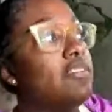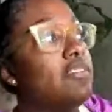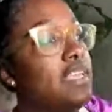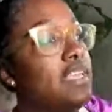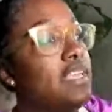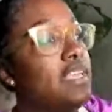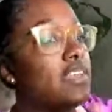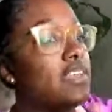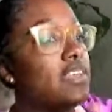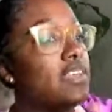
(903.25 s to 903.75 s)

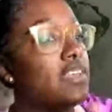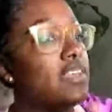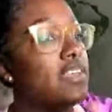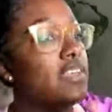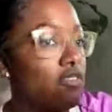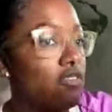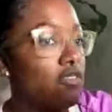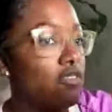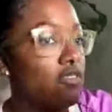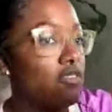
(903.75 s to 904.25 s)
Because these
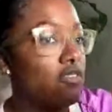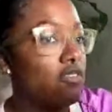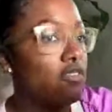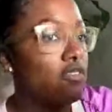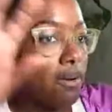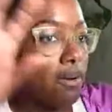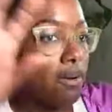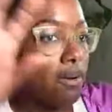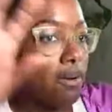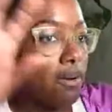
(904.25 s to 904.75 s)
are like your
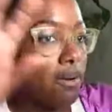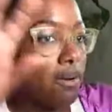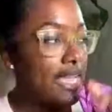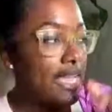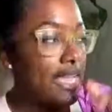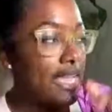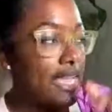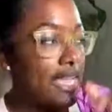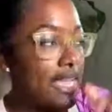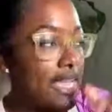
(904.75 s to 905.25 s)

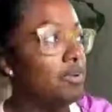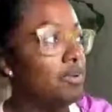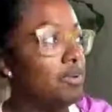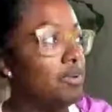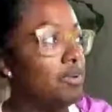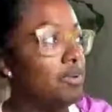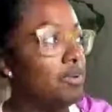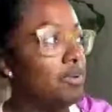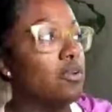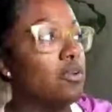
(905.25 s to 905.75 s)
four
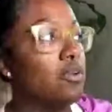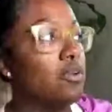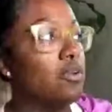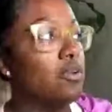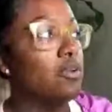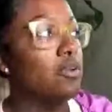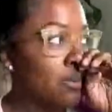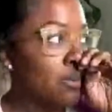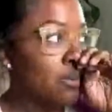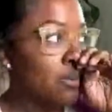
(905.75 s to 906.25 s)
major, but
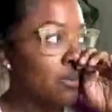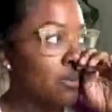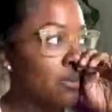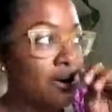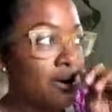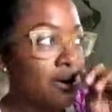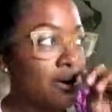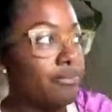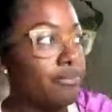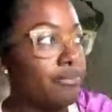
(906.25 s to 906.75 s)
in the real
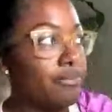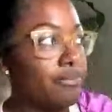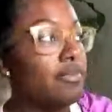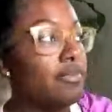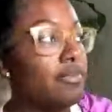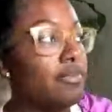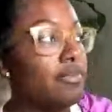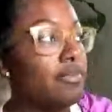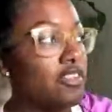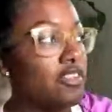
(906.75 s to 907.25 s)

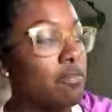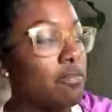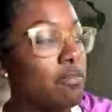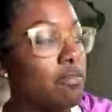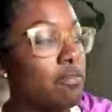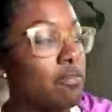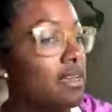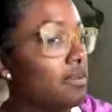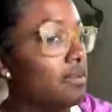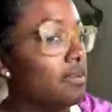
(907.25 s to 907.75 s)
world,
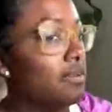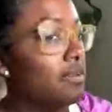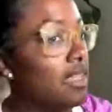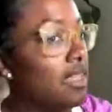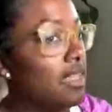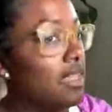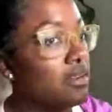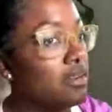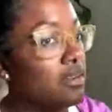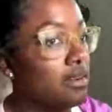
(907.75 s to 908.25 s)
it's gonna be
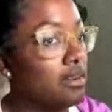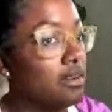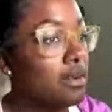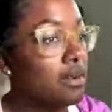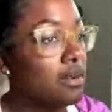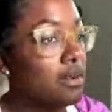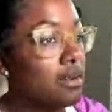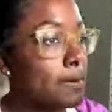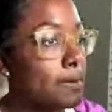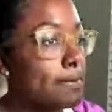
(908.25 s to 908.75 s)
left and
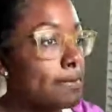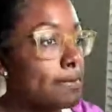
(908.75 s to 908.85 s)
enter.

————————

> **Problem statement**
Once the pictures are set aside, give the rest of the material again unchanged.

> **Written answer**
(903.25 s to 903.75 s)

(903.75 s to 904.25 s)
Because these
(904.25 s to 904.75 s)
are like your
(904.75 s to 905.25 s)

(905.25 s to 905.75 s)
four
(905.75 s to 906.25 s)
major, but
(906.25 s to 906.75 s)
in the real
(906.75 s to 907.25 s)

(907.25 s to 907.75 s)
world,
(907.75 s to 908.25 s)
it's gonna be
(908.25 s to 908.75 s)
left and
(908.75 s to 908.85 s)
enter.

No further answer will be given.